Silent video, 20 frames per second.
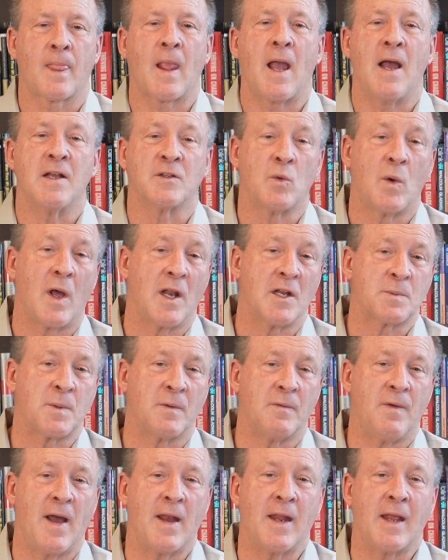as well as
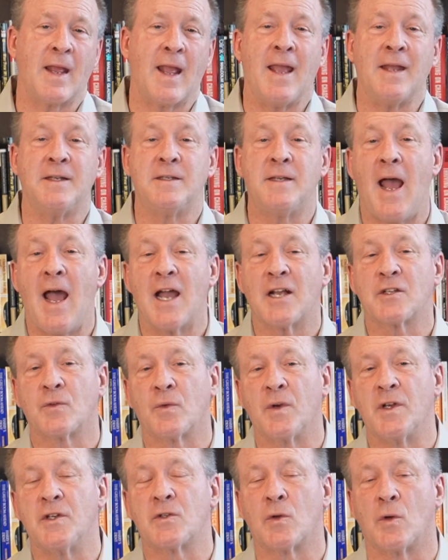providing a
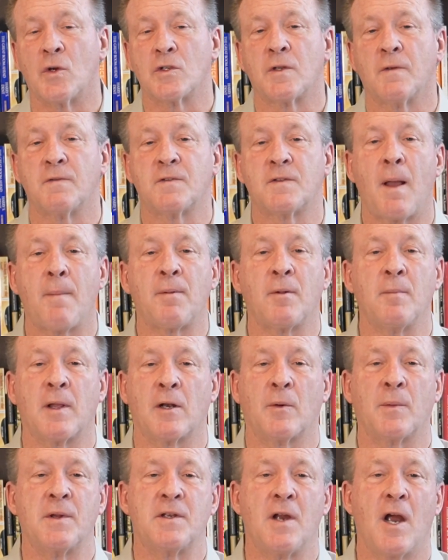tax-free source of
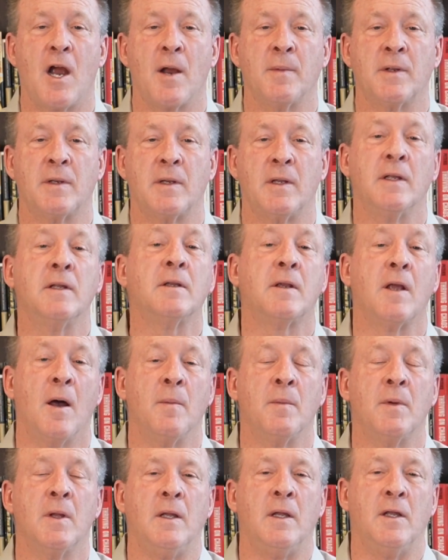supplemental retirement
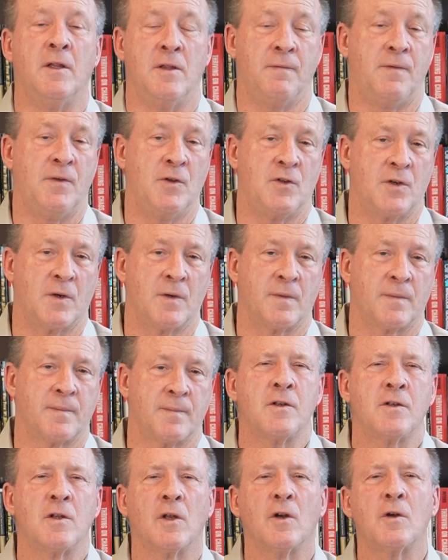income in the future.
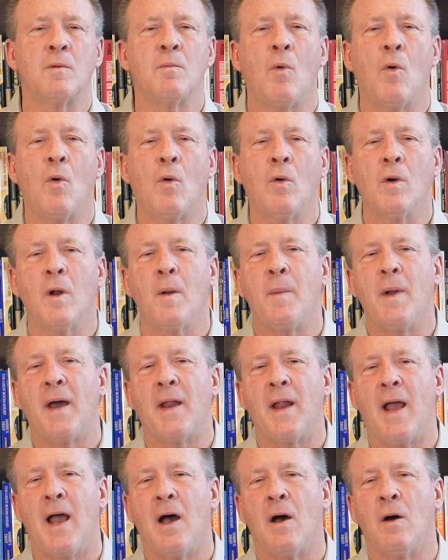To learn more
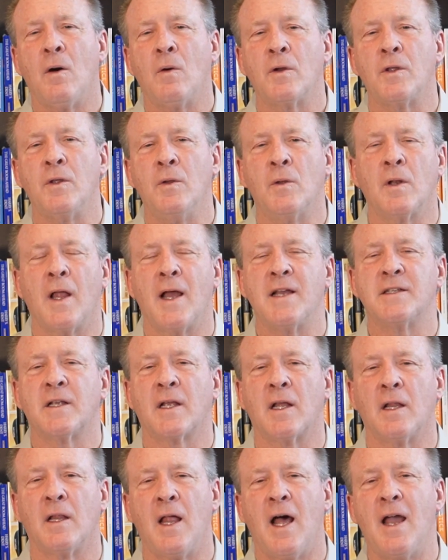about how
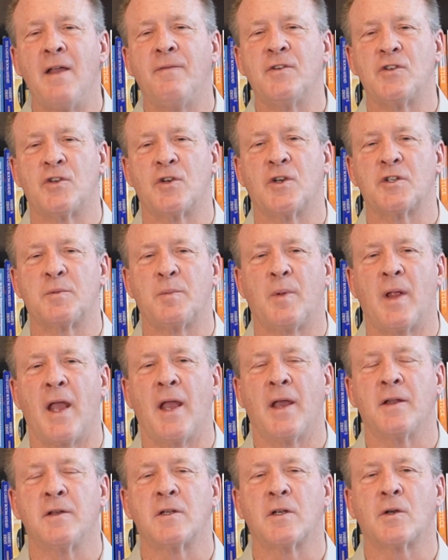utilizing a life insurance
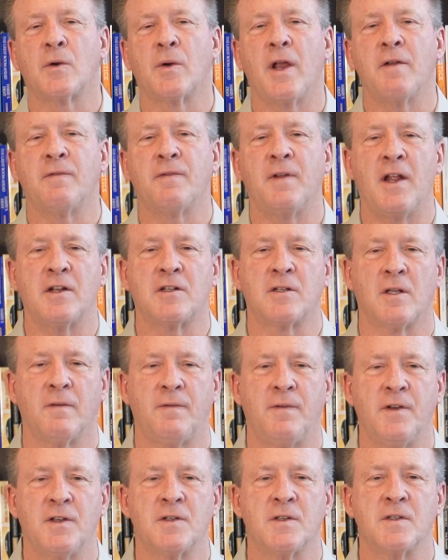plan to create financial
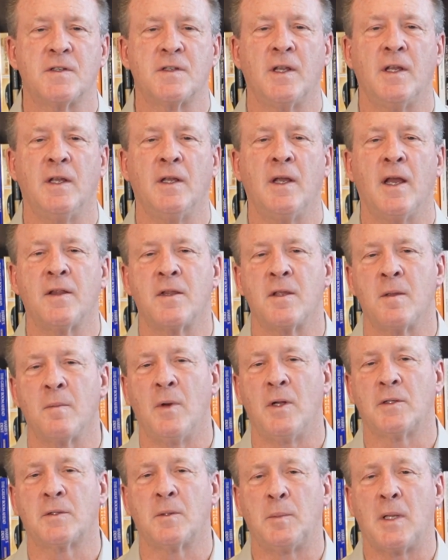efficiency and the
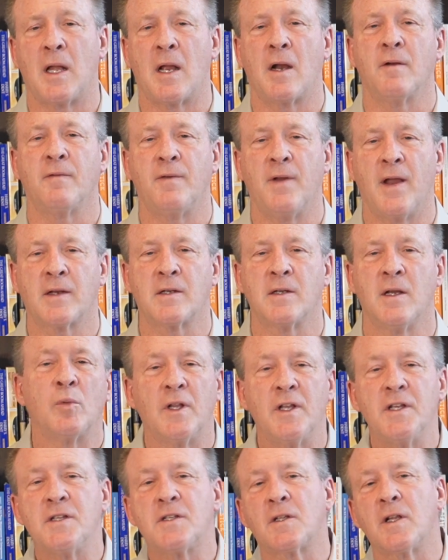multiplier effect,
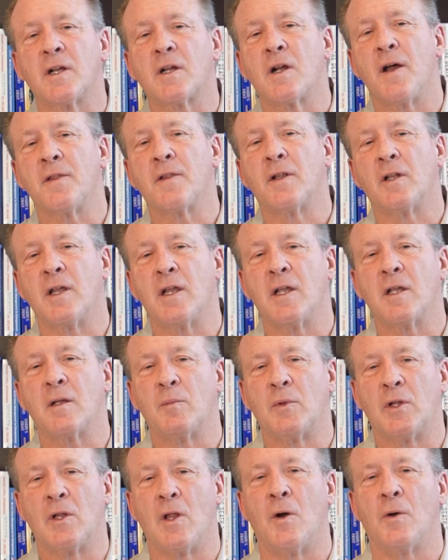please click on the
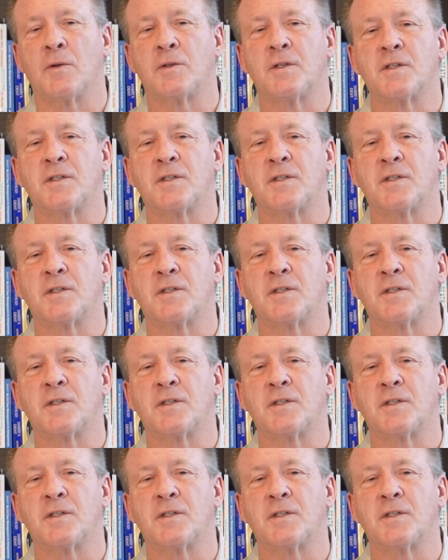link below to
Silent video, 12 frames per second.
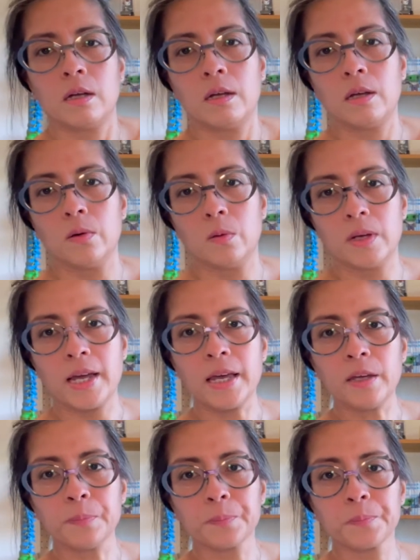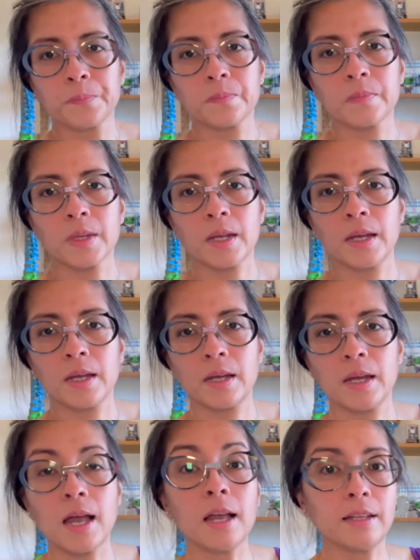Okay.
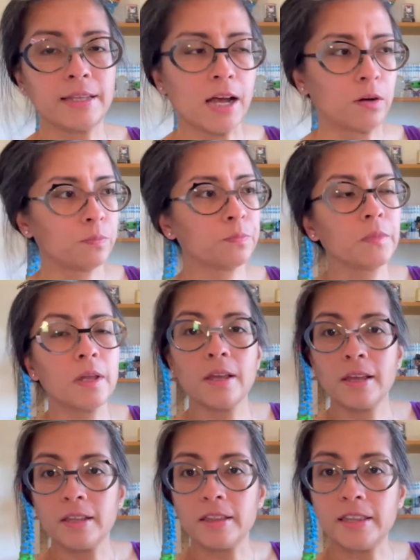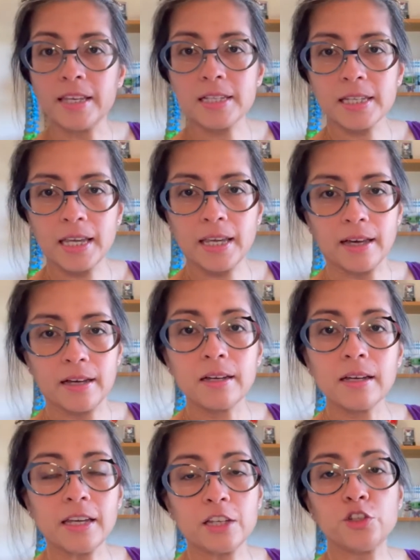Now, this here
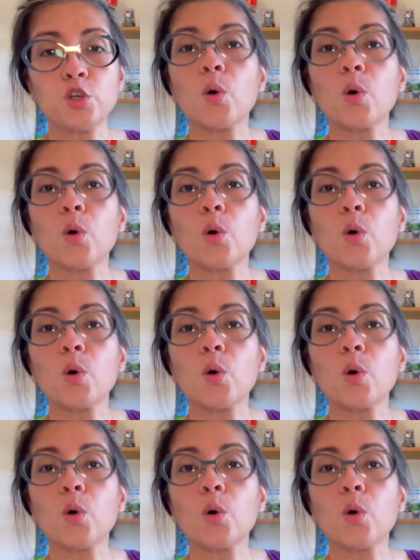is your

**Problem requirements**: Everything in the entries except the images must be copied exactly.

**Exercise output**:
Silent video, 20 frames per second.
as well as
providing a
tax-free source of
supplemental retirement
income in the future.
To learn more
about how
utilizing a life insurance
plan to create financial
efficiency and the
multiplier effect,
please click on the
link below to
Silent video, 12 frames per second.
Okay.
Now, this here
is your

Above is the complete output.